On Bazooka, Roi Turbo leans hard into nostalgic, left-field dance music that feels beamed from a parallel timeline where ‘80s bubblegum pop collided head-on with acid-funk and Italo-disco. The South African-born, London-based duo, made up of brothers Benjamin and Conor McCarthy, deliver a five-track collection that’s equal parts retro charm and sci-fi oddity. And it works!
The EP’s title track, “Bazooka,” is a strutting, synth-driven jam built around an impossibly catchy lead line and dry, punchy percussion. It feels playful but calculated, like a lost B-side from a long-forgotten arcade game soundtrack. That balance between polished groove and dusty texture runs through the entire project, giving it a distinct, analog warmth beneath its digital surface.

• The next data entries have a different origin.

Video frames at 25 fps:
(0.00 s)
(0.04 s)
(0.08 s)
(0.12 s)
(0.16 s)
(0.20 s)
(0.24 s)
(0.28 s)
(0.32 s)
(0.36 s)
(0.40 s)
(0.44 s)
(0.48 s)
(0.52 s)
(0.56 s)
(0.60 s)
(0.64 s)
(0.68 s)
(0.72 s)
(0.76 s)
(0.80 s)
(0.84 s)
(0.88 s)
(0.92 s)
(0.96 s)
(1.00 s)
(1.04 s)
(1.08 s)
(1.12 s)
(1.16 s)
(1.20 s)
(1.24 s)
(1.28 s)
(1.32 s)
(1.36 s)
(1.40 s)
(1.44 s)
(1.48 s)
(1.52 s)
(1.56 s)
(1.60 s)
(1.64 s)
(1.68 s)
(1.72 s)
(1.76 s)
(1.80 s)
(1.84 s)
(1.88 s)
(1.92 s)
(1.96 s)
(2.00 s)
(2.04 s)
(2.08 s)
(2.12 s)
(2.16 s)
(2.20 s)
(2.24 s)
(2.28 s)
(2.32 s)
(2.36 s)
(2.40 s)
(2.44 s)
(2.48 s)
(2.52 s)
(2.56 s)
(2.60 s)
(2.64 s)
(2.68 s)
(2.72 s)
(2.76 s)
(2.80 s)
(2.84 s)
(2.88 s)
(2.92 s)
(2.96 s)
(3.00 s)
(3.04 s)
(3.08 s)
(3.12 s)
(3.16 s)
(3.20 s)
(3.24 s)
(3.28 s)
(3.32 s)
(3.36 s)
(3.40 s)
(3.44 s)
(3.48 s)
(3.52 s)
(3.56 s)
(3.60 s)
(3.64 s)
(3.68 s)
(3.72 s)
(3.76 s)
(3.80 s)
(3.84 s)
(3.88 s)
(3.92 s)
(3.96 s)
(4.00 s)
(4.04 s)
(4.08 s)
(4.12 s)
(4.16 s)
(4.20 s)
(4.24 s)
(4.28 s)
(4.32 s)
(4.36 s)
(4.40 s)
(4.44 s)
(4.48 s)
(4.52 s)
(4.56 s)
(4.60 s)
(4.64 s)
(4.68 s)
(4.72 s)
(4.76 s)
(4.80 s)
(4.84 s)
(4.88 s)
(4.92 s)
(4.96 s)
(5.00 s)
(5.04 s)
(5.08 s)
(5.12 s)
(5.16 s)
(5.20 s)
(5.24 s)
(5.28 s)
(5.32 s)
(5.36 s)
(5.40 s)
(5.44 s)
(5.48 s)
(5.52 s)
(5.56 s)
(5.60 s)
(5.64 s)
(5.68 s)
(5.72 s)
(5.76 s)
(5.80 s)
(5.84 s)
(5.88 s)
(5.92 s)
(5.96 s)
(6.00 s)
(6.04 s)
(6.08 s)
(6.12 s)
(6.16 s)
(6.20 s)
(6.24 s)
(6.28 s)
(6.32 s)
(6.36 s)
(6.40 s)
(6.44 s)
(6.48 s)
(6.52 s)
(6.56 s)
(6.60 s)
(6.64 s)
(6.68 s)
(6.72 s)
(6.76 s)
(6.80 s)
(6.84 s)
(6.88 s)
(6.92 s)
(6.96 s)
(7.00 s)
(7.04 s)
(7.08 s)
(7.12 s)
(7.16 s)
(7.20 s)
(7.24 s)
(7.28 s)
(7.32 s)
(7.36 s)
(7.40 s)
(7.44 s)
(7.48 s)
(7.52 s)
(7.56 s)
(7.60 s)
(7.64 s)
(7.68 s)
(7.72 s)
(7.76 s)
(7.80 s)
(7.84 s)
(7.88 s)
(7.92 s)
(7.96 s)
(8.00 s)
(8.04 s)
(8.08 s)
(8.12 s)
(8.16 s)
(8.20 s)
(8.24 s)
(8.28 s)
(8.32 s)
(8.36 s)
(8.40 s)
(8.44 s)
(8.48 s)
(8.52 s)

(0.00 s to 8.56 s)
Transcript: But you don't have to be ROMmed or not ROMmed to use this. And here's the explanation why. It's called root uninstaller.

While the vibe stays consistently danceable, a surprising amount of sonic variety is packed into these tracks. “Dystopia” leans into shimmering pads and a low-slung bassline that feels tailor-made for late-night drives. “Super Hands” cranks up the weirdness with rubbery synths and blippy, Nintendo-core melodies that land somewhere between alien-disco and psychedelic electro-pop. It’s the kind of track that shouldn’t work, but somehow, it does.
“Bobo Spirit” brings some welcome mid-tempo bounce, layering slick guitar lines and sci-fi synth leads over a thick, rubbery groove. The closing track, “Hot Like Fire,” marks the duo’s first foray into using vocals. While the lyrics are minimal, they function more as a textural element than a centerpiece, adding just enough human touch to an otherwise extraterrestrial soundscape.
Bazooka stands out as unapologetically strange and groovy in a world of overly polished, algorithm-friendly dance releases. It’s a short, self-contained world of its own, and one worth visiting.